You call it harmless junk, but what if some lass finds a lump in her breast
or skin blemish. She goes to some quack, nothing happens, pays for more
sessions, things get worse. Eventually goes to real doctor who diagnoses
cancer.
Cancer recovery rates fall rapidly the later they are caught,
as do many other problems.
Don't kid yourself, these quacks are harmful parasitic vermin.
> The 'alternative' guy is doing business offering sessions with banks of
> these things. Advertised with merest hints of 'tonic' 'pick-me-up',
> 'vitalisation', the customers are happy to hand money over.
Just because the victims are happy, that does not make it right.
Nor should we allow quacks to prey on the gullible.
> Have realised now that the general public don't really give a damn as to
> whether quack methods have any technical merit. It seems a question of how
> well they feel they will be pampered to by the supplier of the service.
> High
> quality of pampering = high charges.
Again, that is no reason they should be allowed to continue.

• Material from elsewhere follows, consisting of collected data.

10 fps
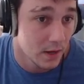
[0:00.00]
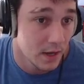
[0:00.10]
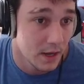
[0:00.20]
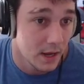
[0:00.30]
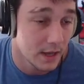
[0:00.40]

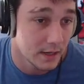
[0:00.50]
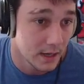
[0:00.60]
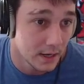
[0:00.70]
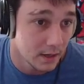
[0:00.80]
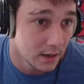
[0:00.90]
And then
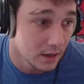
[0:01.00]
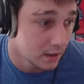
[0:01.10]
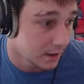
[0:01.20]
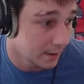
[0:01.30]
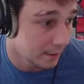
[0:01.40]

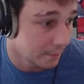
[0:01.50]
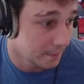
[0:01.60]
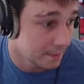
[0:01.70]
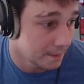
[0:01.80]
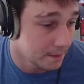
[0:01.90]

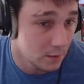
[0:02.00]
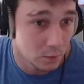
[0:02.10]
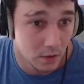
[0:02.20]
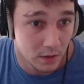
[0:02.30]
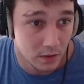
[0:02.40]
you
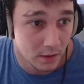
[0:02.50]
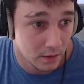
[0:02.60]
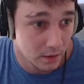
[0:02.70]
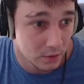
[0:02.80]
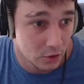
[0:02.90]
will
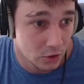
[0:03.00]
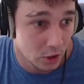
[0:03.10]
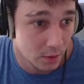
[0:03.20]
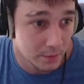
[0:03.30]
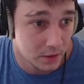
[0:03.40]
just copy
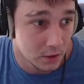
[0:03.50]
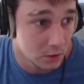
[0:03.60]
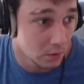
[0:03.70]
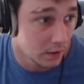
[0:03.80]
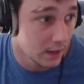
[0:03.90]
the
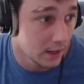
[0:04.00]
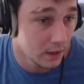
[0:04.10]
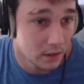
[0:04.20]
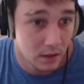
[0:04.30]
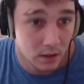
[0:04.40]
URL,
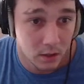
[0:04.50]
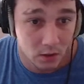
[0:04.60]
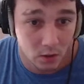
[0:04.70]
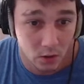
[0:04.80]
go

I've known doctors and nurses, they work bloody hard to deliver real care.
It is outrageous that people waste their money on quacks instead.
> It's a quality of life thing,
Conning people does not improve quality of life.
> the equipment and machinery is simply stage dressing.
This is not theatre, this is props for con men.
> Just the same idea as a doctors 'bedside manner' or paying a
> therapist to listen to you talk, or using those bottles of 'good'
> bacteria
> as advertised on telly.
If you want to pay extra to have more bedside manner, pay a doctor.
If you want to pay extra to have emotional counsel, pay a therapist.
They sell the real service they provide.
Don't give money to crooks.
> Real problems turn up when conmen start claiming they can cure illness.
They are conmen, and they push their claims as far as they can.
If you are not ill, there is no reason to consult them.
They even use the term "wellness" to avoid the legally significant word
"health".
Richard the Troll said modern medicine was no nearer the answers than the
man in the moon.
Obviously he hasn't checked out how life expectancies have increased with
modern medicine.
For most of human history, you were lucky to live to be forty.